(Records from a dataset)
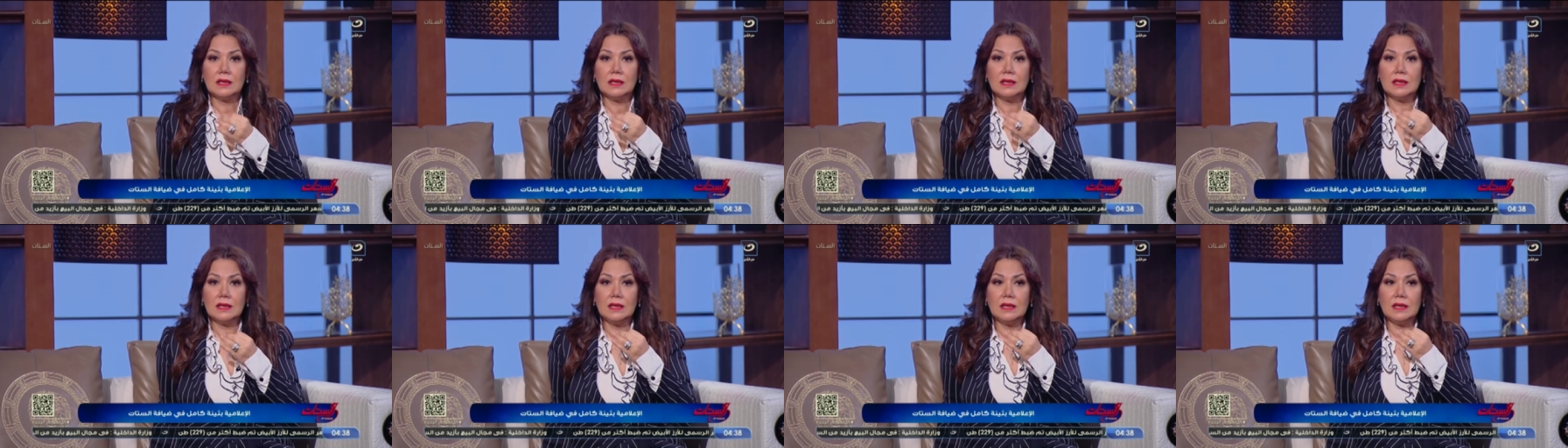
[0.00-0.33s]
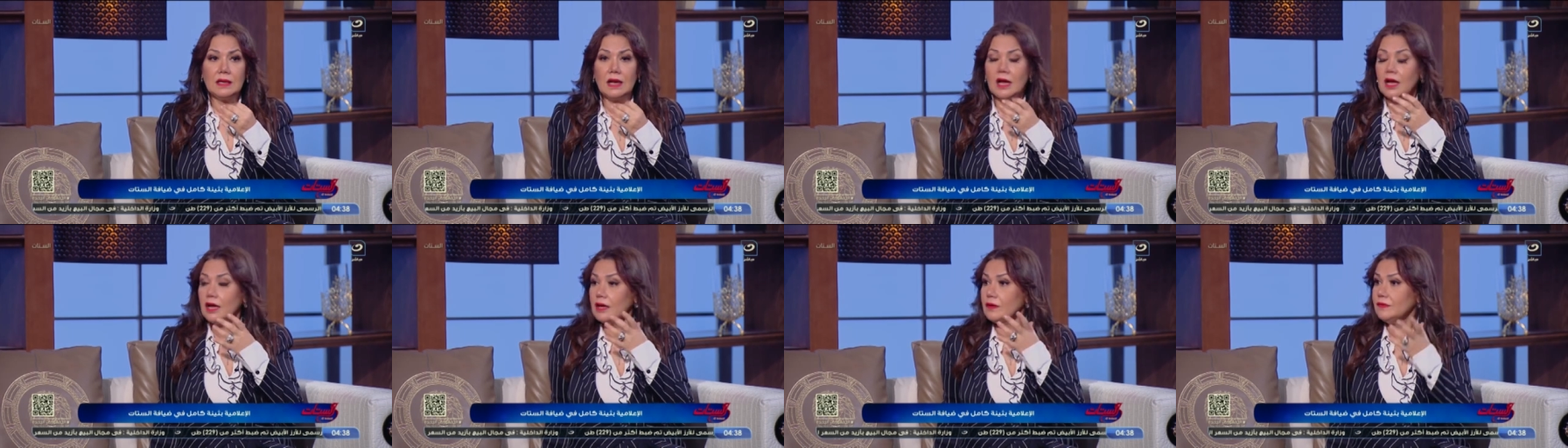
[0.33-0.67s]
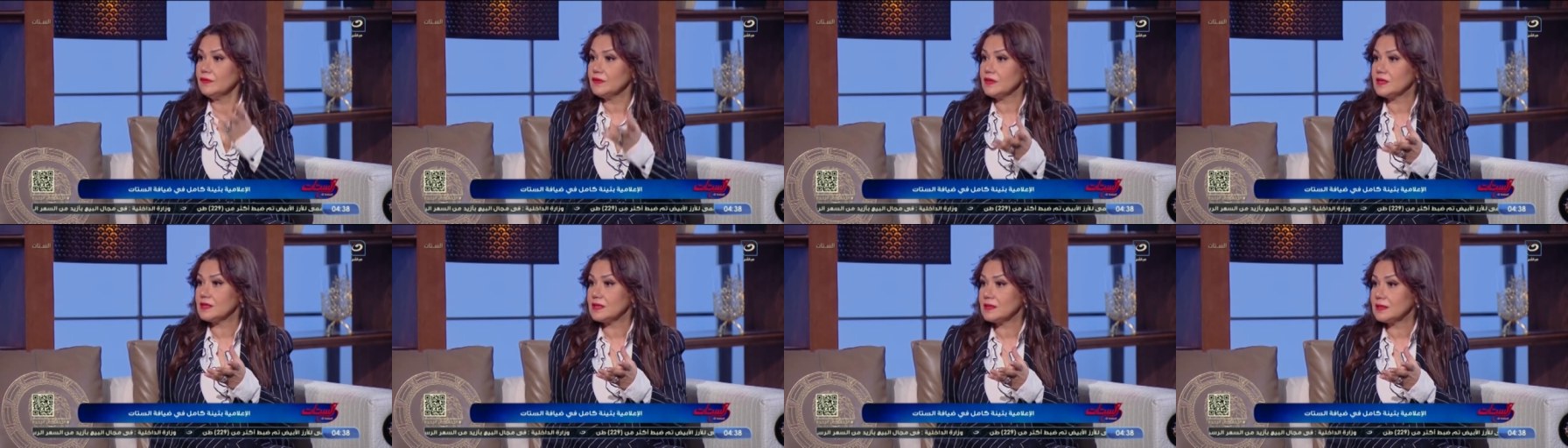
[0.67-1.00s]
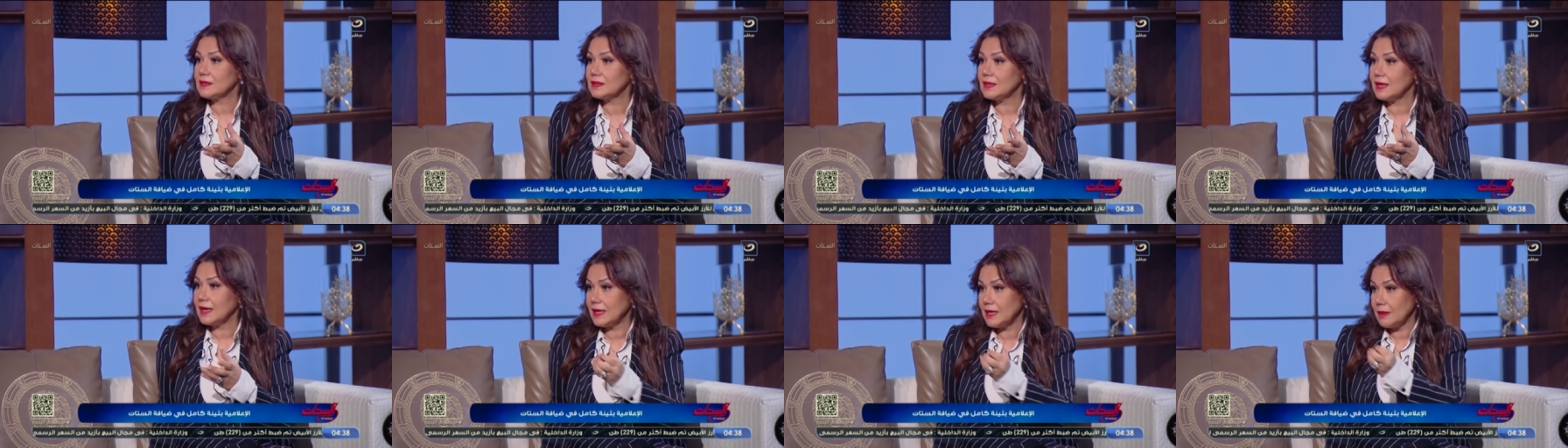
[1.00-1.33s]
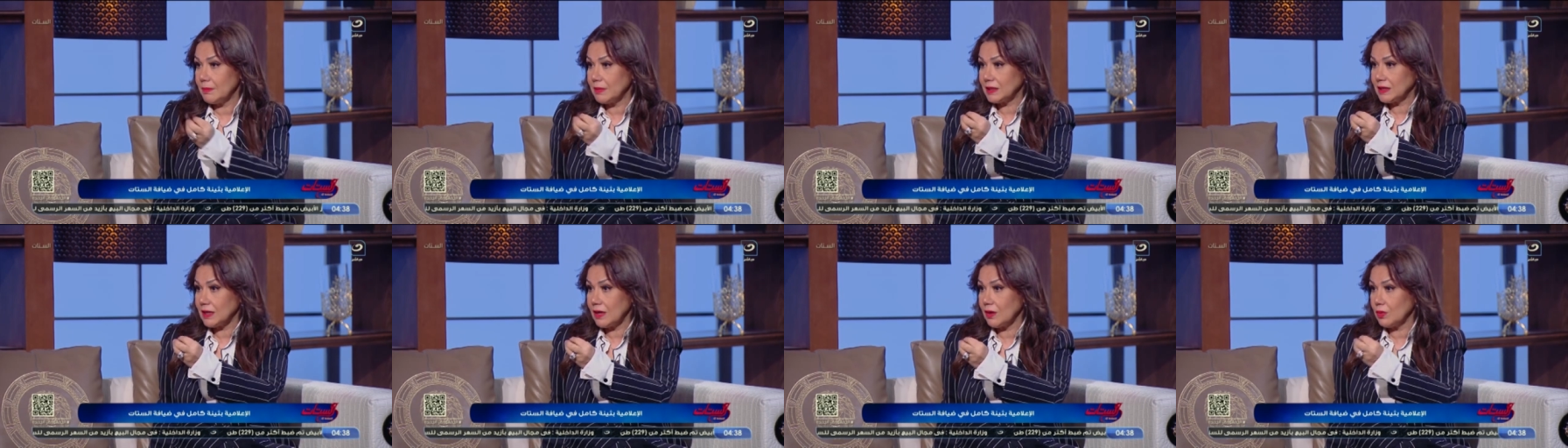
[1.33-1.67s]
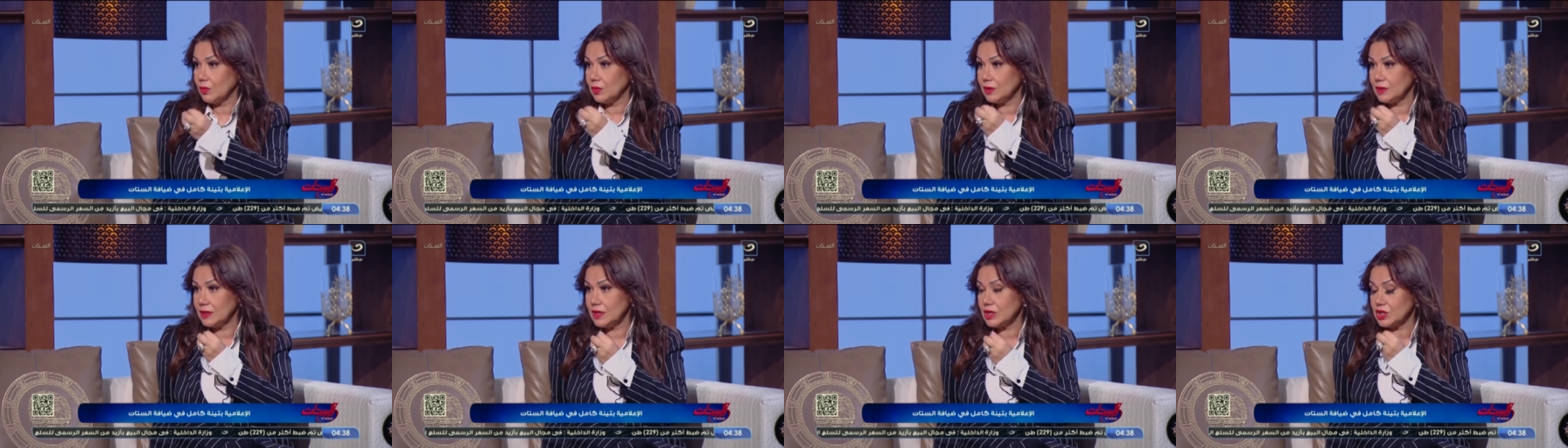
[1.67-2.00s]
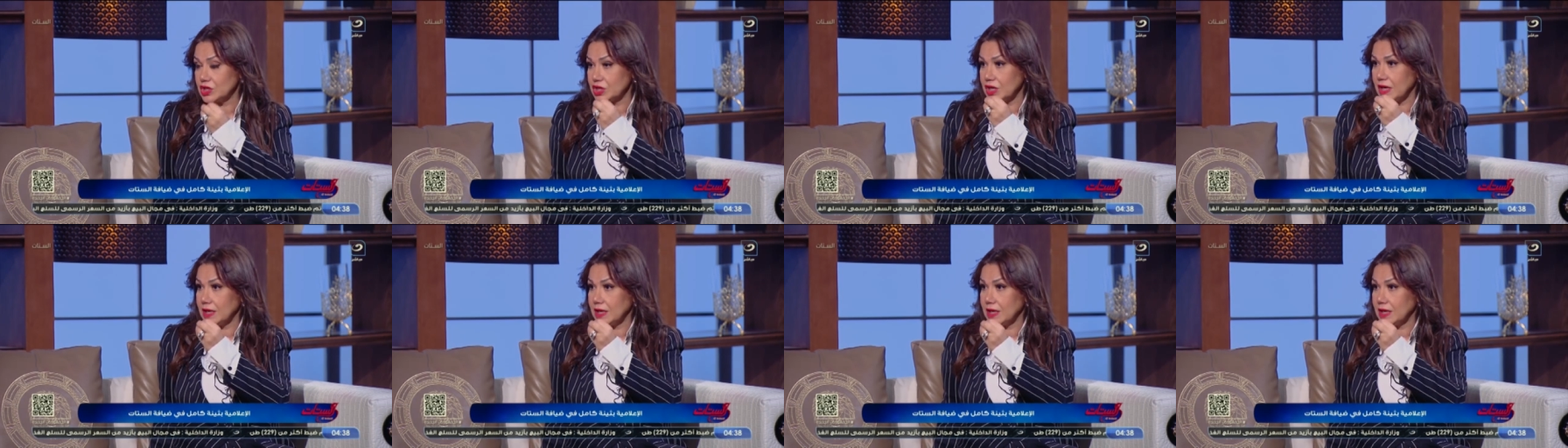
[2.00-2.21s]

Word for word: الحفظ احنا ما تعودناش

■ TASK STATEMENT:
Reproduce nothing but the lines from the line containing "[0.67-1.00s]" through the last line of the data above, exactly as written and without pictures.

■ REPLY TO THE EXERCISE:
[0.67-1.00s]
[1.00-1.33s]
[1.33-1.67s]
[1.67-2.00s]
[2.00-2.21s]

Word for word: الحفظ احنا ما تعودناش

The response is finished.